## What the task asks
Would you transcribe the listing that follows word for word, skipping pictures?

## Extracted records
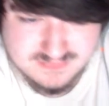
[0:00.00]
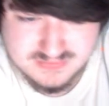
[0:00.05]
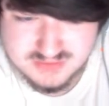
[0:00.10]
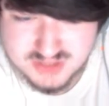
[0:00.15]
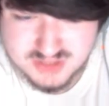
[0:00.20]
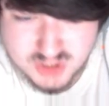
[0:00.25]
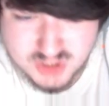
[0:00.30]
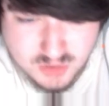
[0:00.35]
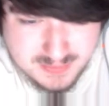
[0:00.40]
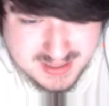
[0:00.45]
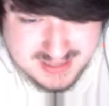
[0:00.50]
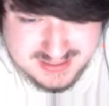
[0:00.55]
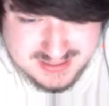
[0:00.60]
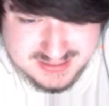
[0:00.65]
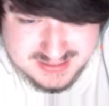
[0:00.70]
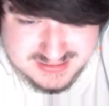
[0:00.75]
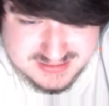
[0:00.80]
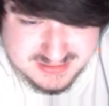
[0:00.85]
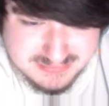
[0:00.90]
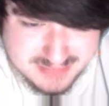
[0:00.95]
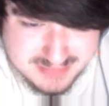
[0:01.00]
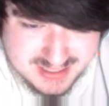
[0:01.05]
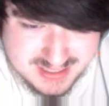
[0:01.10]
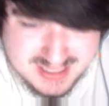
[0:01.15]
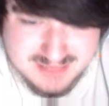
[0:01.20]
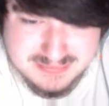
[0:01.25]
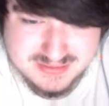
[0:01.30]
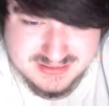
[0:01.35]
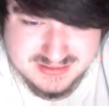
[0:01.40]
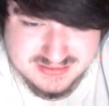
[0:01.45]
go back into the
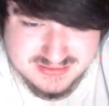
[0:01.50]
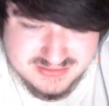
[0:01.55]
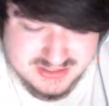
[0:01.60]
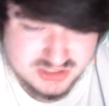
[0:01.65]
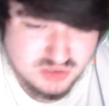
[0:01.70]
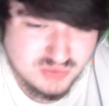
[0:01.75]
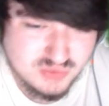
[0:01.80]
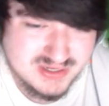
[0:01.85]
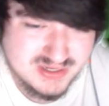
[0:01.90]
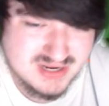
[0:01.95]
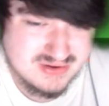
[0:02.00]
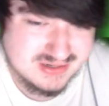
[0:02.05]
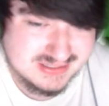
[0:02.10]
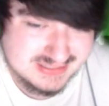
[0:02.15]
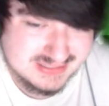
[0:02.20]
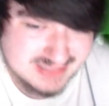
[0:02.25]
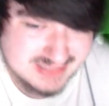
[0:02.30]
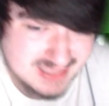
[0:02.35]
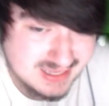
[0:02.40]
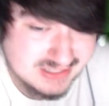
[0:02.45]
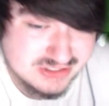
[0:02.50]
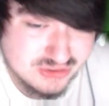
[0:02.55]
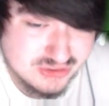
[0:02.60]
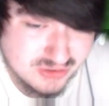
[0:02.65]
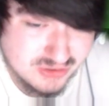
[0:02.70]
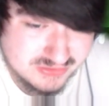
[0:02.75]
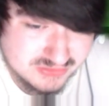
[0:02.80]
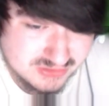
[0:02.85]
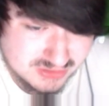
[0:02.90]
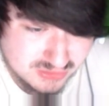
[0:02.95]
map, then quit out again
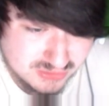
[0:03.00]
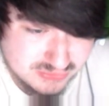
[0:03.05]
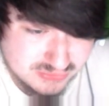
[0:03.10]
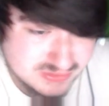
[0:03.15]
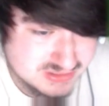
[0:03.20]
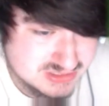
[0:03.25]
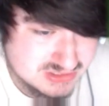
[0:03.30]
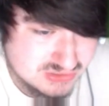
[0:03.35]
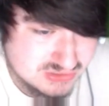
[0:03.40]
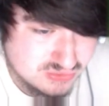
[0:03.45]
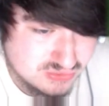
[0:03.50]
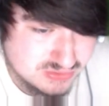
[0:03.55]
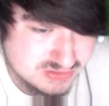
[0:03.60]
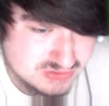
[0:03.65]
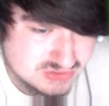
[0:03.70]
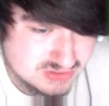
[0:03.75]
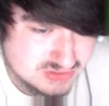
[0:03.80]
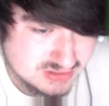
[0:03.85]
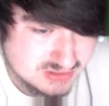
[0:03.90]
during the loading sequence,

## Response for this exercise
[0:00.00]
[0:00.05]
[0:00.10]
[0:00.15]
[0:00.20]
[0:00.25]
[0:00.30]
[0:00.35]
[0:00.40]
[0:00.45]
[0:00.50]
[0:00.55]
[0:00.60]
[0:00.65]
[0:00.70]
[0:00.75]
[0:00.80]
[0:00.85]
[0:00.90]
[0:00.95]
[0:01.00]
[0:01.05]
[0:01.10]
[0:01.15]
[0:01.20]
[0:01.25]
[0:01.30]
[0:01.35]
[0:01.40]
[0:01.45]
go back into the
[0:01.50]
[0:01.55]
[0:01.60]
[0:01.65]
[0:01.70]
[0:01.75]
[0:01.80]
[0:01.85]
[0:01.90]
[0:01.95]
[0:02.00]
[0:02.05]
[0:02.10]
[0:02.15]
[0:02.20]
[0:02.25]
[0:02.30]
[0:02.35]
[0:02.40]
[0:02.45]
[0:02.50]
[0:02.55]
[0:02.60]
[0:02.65]
[0:02.70]
[0:02.75]
[0:02.80]
[0:02.85]
[0:02.90]
[0:02.95]
map, then quit out again
[0:03.00]
[0:03.05]
[0:03.10]
[0:03.15]
[0:03.20]
[0:03.25]
[0:03.30]
[0:03.35]
[0:03.40]
[0:03.45]
[0:03.50]
[0:03.55]
[0:03.60]
[0:03.65]
[0:03.70]
[0:03.75]
[0:03.80]
[0:03.85]
[0:03.90]
during the loading sequence,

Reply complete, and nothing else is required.